• **Description of the task**: A faithful copy of all the data is the goal; omit the pictures.

*** Opening Data records ***

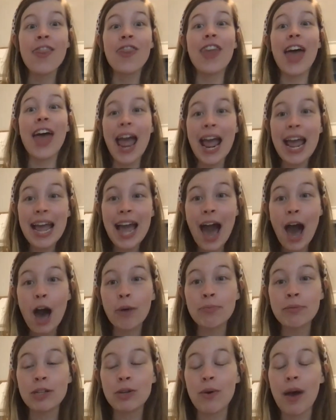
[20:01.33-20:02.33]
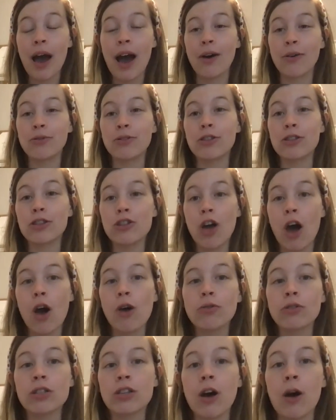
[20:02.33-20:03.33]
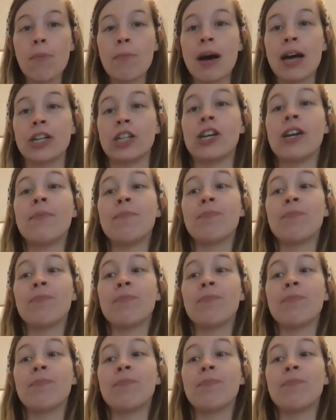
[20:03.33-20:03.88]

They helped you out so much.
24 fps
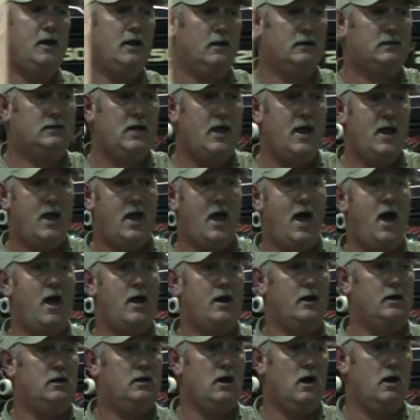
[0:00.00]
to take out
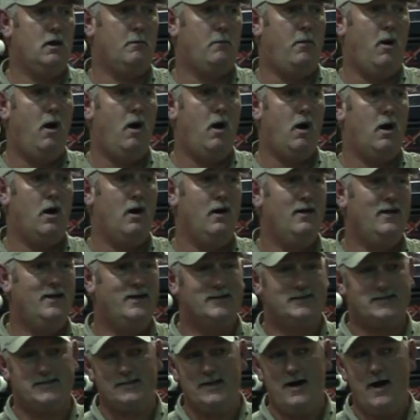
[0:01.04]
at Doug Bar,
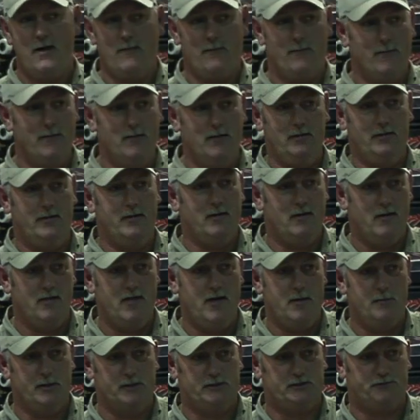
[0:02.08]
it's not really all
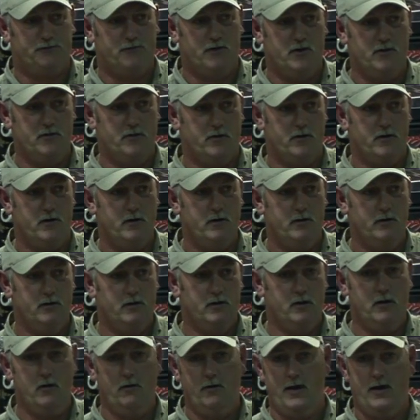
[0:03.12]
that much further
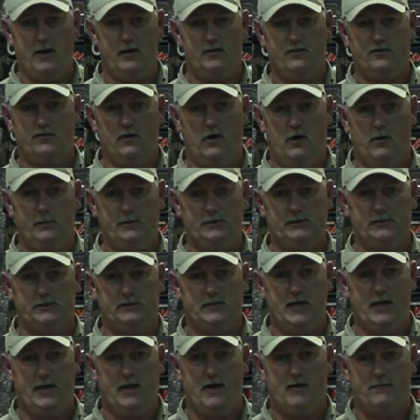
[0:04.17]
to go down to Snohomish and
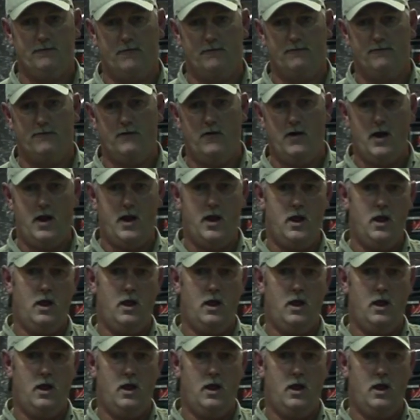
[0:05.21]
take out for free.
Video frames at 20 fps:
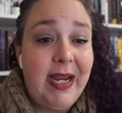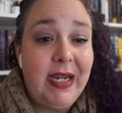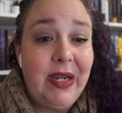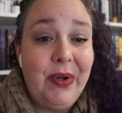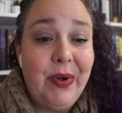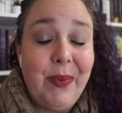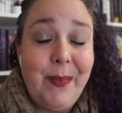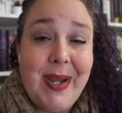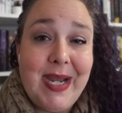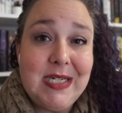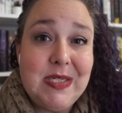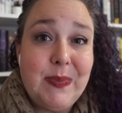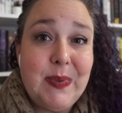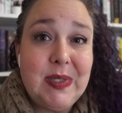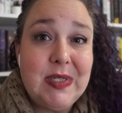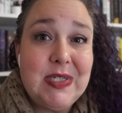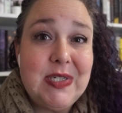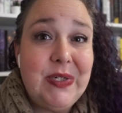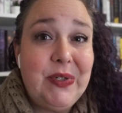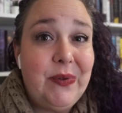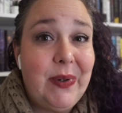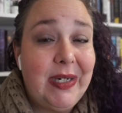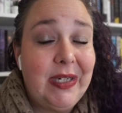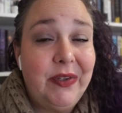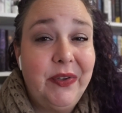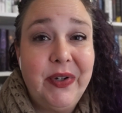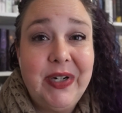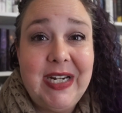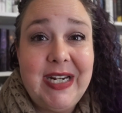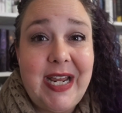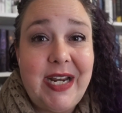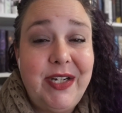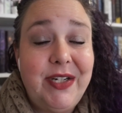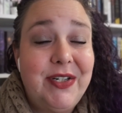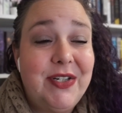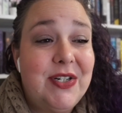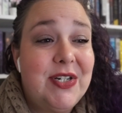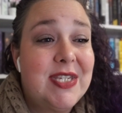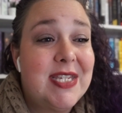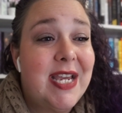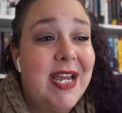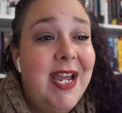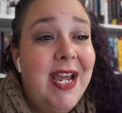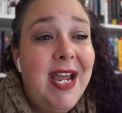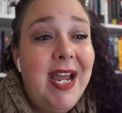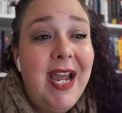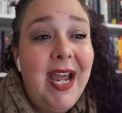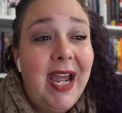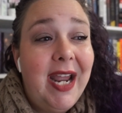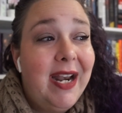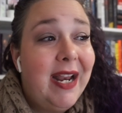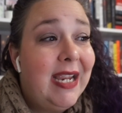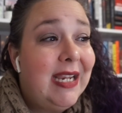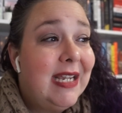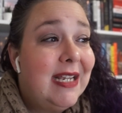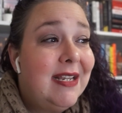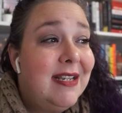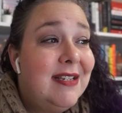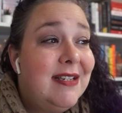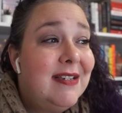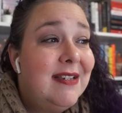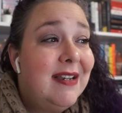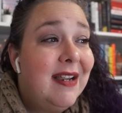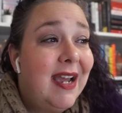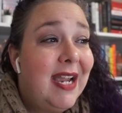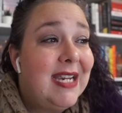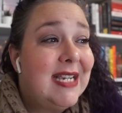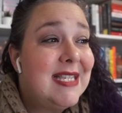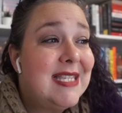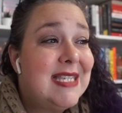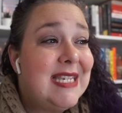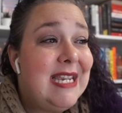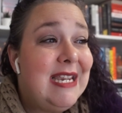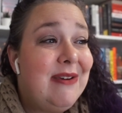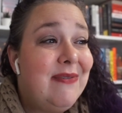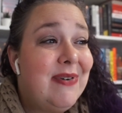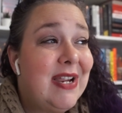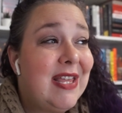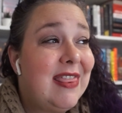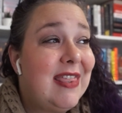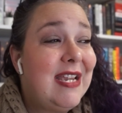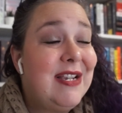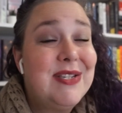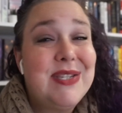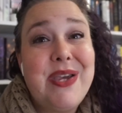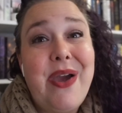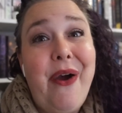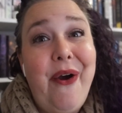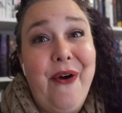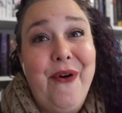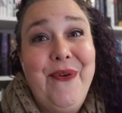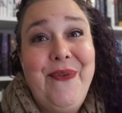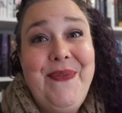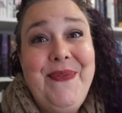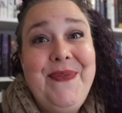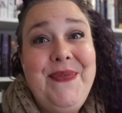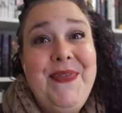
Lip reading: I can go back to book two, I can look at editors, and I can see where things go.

*** Closing Data records ***

• **Solution to the problem**:
[20:01.33-20:02.33]
[20:02.33-20:03.33]
[20:03.33-20:03.88]

They helped you out so much.
24 fps
[0:00.00]
to take out
[0:01.04]
at Doug Bar,
[0:02.08]
it's not really all
[0:03.12]
that much further
[0:04.17]
to go down to Snohomish and
[0:05.21]
take out for free.
Video frames at 20 fps:
Lip reading: I can go back to book two, I can look at editors, and I can see where things go.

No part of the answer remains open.